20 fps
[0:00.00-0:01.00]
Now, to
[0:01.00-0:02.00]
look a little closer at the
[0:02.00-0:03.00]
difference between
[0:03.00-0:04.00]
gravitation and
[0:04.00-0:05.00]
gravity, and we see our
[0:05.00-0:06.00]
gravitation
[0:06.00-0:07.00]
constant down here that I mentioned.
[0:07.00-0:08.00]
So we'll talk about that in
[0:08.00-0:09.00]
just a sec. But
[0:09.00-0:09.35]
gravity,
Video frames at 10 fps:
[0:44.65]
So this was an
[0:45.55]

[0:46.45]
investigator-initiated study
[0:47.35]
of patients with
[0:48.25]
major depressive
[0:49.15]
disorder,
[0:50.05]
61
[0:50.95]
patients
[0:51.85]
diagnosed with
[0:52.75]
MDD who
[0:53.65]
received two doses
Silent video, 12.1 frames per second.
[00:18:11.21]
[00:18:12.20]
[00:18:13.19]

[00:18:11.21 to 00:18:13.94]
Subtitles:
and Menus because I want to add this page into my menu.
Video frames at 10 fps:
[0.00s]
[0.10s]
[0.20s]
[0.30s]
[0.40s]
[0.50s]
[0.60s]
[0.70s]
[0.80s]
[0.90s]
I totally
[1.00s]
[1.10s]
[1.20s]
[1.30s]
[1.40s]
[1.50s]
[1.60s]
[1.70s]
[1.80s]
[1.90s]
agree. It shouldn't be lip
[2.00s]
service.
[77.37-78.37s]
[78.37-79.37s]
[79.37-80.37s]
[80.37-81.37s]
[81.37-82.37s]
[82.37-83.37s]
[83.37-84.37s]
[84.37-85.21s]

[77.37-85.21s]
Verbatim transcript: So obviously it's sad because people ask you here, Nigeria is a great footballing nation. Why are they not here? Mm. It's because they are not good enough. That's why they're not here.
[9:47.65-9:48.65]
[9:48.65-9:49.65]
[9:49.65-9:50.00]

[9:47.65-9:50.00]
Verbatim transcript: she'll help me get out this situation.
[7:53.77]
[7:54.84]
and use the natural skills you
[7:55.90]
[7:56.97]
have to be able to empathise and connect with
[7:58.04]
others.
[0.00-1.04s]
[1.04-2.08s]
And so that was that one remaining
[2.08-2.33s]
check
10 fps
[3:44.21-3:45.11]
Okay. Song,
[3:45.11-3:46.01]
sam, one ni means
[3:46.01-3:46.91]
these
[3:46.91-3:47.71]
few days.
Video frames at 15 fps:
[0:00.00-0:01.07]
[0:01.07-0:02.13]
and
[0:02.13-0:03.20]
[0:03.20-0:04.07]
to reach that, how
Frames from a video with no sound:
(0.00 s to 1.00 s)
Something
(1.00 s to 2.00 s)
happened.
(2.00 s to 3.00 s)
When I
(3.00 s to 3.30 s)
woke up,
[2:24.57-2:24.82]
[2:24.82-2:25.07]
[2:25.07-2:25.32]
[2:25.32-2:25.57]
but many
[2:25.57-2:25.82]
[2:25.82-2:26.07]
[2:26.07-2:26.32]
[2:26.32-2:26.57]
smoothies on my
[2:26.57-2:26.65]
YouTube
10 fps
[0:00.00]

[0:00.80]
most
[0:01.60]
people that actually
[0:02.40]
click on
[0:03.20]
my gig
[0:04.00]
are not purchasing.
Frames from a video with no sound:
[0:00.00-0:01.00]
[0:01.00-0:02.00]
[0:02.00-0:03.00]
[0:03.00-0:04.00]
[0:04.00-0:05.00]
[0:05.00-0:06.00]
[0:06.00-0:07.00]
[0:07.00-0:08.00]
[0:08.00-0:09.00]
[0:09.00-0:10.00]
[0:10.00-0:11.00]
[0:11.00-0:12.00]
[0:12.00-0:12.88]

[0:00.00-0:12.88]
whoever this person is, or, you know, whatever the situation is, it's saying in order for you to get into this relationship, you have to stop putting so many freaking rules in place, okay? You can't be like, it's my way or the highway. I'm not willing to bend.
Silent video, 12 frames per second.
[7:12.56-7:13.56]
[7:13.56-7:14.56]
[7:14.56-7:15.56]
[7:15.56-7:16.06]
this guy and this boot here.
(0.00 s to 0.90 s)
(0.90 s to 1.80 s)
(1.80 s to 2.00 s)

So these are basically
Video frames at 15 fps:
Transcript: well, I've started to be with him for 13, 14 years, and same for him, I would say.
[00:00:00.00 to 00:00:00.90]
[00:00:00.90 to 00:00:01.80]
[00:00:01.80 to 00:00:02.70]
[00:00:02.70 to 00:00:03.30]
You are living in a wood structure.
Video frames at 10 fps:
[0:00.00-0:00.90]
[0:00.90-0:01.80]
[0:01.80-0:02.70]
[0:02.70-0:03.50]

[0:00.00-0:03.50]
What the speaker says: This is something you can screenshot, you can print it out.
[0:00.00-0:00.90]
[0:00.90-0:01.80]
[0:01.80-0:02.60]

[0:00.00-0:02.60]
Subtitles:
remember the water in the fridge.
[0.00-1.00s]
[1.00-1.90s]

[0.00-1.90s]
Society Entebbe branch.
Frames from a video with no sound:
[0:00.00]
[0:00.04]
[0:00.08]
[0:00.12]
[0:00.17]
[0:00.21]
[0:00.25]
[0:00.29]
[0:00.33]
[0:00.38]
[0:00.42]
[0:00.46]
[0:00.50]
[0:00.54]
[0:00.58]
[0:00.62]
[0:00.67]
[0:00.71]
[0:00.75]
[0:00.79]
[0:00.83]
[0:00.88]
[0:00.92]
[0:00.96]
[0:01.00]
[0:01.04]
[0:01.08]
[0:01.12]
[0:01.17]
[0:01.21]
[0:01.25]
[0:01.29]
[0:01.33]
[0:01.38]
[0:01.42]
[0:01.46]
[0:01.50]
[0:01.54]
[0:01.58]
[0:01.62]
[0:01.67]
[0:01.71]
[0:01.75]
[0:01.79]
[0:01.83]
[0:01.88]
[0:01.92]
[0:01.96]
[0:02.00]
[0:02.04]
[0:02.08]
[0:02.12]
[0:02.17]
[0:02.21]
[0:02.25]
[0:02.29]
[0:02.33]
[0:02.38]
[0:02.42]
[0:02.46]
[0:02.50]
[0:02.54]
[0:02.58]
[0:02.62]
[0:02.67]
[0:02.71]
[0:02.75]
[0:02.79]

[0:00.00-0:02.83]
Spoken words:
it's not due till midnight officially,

________________________

• TASK DIRECTIONS:
Set down the entries again exactly as they are.

• OUTPUT OF THE TASK:
20 fps
[0:00.00-0:01.00]
Now, to
[0:01.00-0:02.00]
look a little closer at the
[0:02.00-0:03.00]
difference between
[0:03.00-0:04.00]
gravitation and
[0:04.00-0:05.00]
gravity, and we see our
[0:05.00-0:06.00]
gravitation
[0:06.00-0:07.00]
constant down here that I mentioned.
[0:07.00-0:08.00]
So we'll talk about that in
[0:08.00-0:09.00]
just a sec. But
[0:09.00-0:09.35]
gravity,
Video frames at 10 fps:
[0:44.65]
So this was an
[0:45.55]

[0:46.45]
investigator-initiated study
[0:47.35]
of patients with
[0:48.25]
major depressive
[0:49.15]
disorder,
[0:50.05]
61
[0:50.95]
patients
[0:51.85]
diagnosed with
[0:52.75]
MDD who
[0:53.65]
received two doses
Silent video, 12.1 frames per second.
[00:18:11.21]
[00:18:12.20]
[00:18:13.19]

[00:18:11.21 to 00:18:13.94]
Subtitles:
and Menus because I want to add this page into my menu.
Video frames at 10 fps:
[0.00s]
[0.10s]
[0.20s]
[0.30s]
[0.40s]
[0.50s]
[0.60s]
[0.70s]
[0.80s]
[0.90s]
I totally
[1.00s]
[1.10s]
[1.20s]
[1.30s]
[1.40s]
[1.50s]
[1.60s]
[1.70s]
[1.80s]
[1.90s]
agree. It shouldn't be lip
[2.00s]
service.
[77.37-78.37s]
[78.37-79.37s]
[79.37-80.37s]
[80.37-81.37s]
[81.37-82.37s]
[82.37-83.37s]
[83.37-84.37s]
[84.37-85.21s]

[77.37-85.21s]
Verbatim transcript: So obviously it's sad because people ask you here, Nigeria is a great footballing nation. Why are they not here? Mm. It's because they are not good enough. That's why they're not here.
[9:47.65-9:48.65]
[9:48.65-9:49.65]
[9:49.65-9:50.00]

[9:47.65-9:50.00]
Verbatim transcript: she'll help me get out this situation.
[7:53.77]
[7:54.84]
and use the natural skills you
[7:55.90]
[7:56.97]
have to be able to empathise and connect with
[7:58.04]
others.
[0.00-1.04s]
[1.04-2.08s]
And so that was that one remaining
[2.08-2.33s]
check
10 fps
[3:44.21-3:45.11]
Okay. Song,
[3:45.11-3:46.01]
sam, one ni means
[3:46.01-3:46.91]
these
[3:46.91-3:47.71]
few days.
Video frames at 15 fps:
[0:00.00-0:01.07]
[0:01.07-0:02.13]
and
[0:02.13-0:03.20]
[0:03.20-0:04.07]
to reach that, how
Frames from a video with no sound:
(0.00 s to 1.00 s)
Something
(1.00 s to 2.00 s)
happened.
(2.00 s to 3.00 s)
When I
(3.00 s to 3.30 s)
woke up,
[2:24.57-2:24.82]
[2:24.82-2:25.07]
[2:25.07-2:25.32]
[2:25.32-2:25.57]
but many
[2:25.57-2:25.82]
[2:25.82-2:26.07]
[2:26.07-2:26.32]
[2:26.32-2:26.57]
smoothies on my
[2:26.57-2:26.65]
YouTube
10 fps
[0:00.00]

[0:00.80]
most
[0:01.60]
people that actually
[0:02.40]
click on
[0:03.20]
my gig
[0:04.00]
are not purchasing.
Frames from a video with no sound:
[0:00.00-0:01.00]
[0:01.00-0:02.00]
[0:02.00-0:03.00]
[0:03.00-0:04.00]
[0:04.00-0:05.00]
[0:05.00-0:06.00]
[0:06.00-0:07.00]
[0:07.00-0:08.00]
[0:08.00-0:09.00]
[0:09.00-0:10.00]
[0:10.00-0:11.00]
[0:11.00-0:12.00]
[0:12.00-0:12.88]

[0:00.00-0:12.88]
whoever this person is, or, you know, whatever the situation is, it's saying in order for you to get into this relationship, you have to stop putting so many freaking rules in place, okay? You can't be like, it's my way or the highway. I'm not willing to bend.
Silent video, 12 frames per second.
[7:12.56-7:13.56]
[7:13.56-7:14.56]
[7:14.56-7:15.56]
[7:15.56-7:16.06]
this guy and this boot here.
(0.00 s to 0.90 s)
(0.90 s to 1.80 s)
(1.80 s to 2.00 s)

So these are basically
Video frames at 15 fps:
Transcript: well, I've started to be with him for 13, 14 years, and same for him, I would say.
[00:00:00.00 to 00:00:00.90]
[00:00:00.90 to 00:00:01.80]
[00:00:01.80 to 00:00:02.70]
[00:00:02.70 to 00:00:03.30]
You are living in a wood structure.
Video frames at 10 fps:
[0:00.00-0:00.90]
[0:00.90-0:01.80]
[0:01.80-0:02.70]
[0:02.70-0:03.50]

[0:00.00-0:03.50]
What the speaker says: This is something you can screenshot, you can print it out.
[0:00.00-0:00.90]
[0:00.90-0:01.80]
[0:01.80-0:02.60]

[0:00.00-0:02.60]
Subtitles:
remember the water in the fridge.
[0.00-1.00s]
[1.00-1.90s]

[0.00-1.90s]
Society Entebbe branch.
Frames from a video with no sound:
[0:00.00]
[0:00.04]
[0:00.08]
[0:00.12]
[0:00.17]
[0:00.21]
[0:00.25]
[0:00.29]
[0:00.33]
[0:00.38]
[0:00.42]
[0:00.46]
[0:00.50]
[0:00.54]
[0:00.58]
[0:00.62]
[0:00.67]
[0:00.71]
[0:00.75]
[0:00.79]
[0:00.83]
[0:00.88]
[0:00.92]
[0:00.96]
[0:01.00]
[0:01.04]
[0:01.08]
[0:01.12]
[0:01.17]
[0:01.21]
[0:01.25]
[0:01.29]
[0:01.33]
[0:01.38]
[0:01.42]
[0:01.46]
[0:01.50]
[0:01.54]
[0:01.58]
[0:01.62]
[0:01.67]
[0:01.71]
[0:01.75]
[0:01.79]
[0:01.83]
[0:01.88]
[0:01.92]
[0:01.96]
[0:02.00]
[0:02.04]
[0:02.08]
[0:02.12]
[0:02.17]
[0:02.21]
[0:02.25]
[0:02.29]
[0:02.33]
[0:02.38]
[0:02.42]
[0:02.46]
[0:02.50]
[0:02.54]
[0:02.58]
[0:02.62]
[0:02.67]
[0:02.71]
[0:02.75]
[0:02.79]

[0:00.00-0:02.83]
Spoken words:
it's not due till midnight officially,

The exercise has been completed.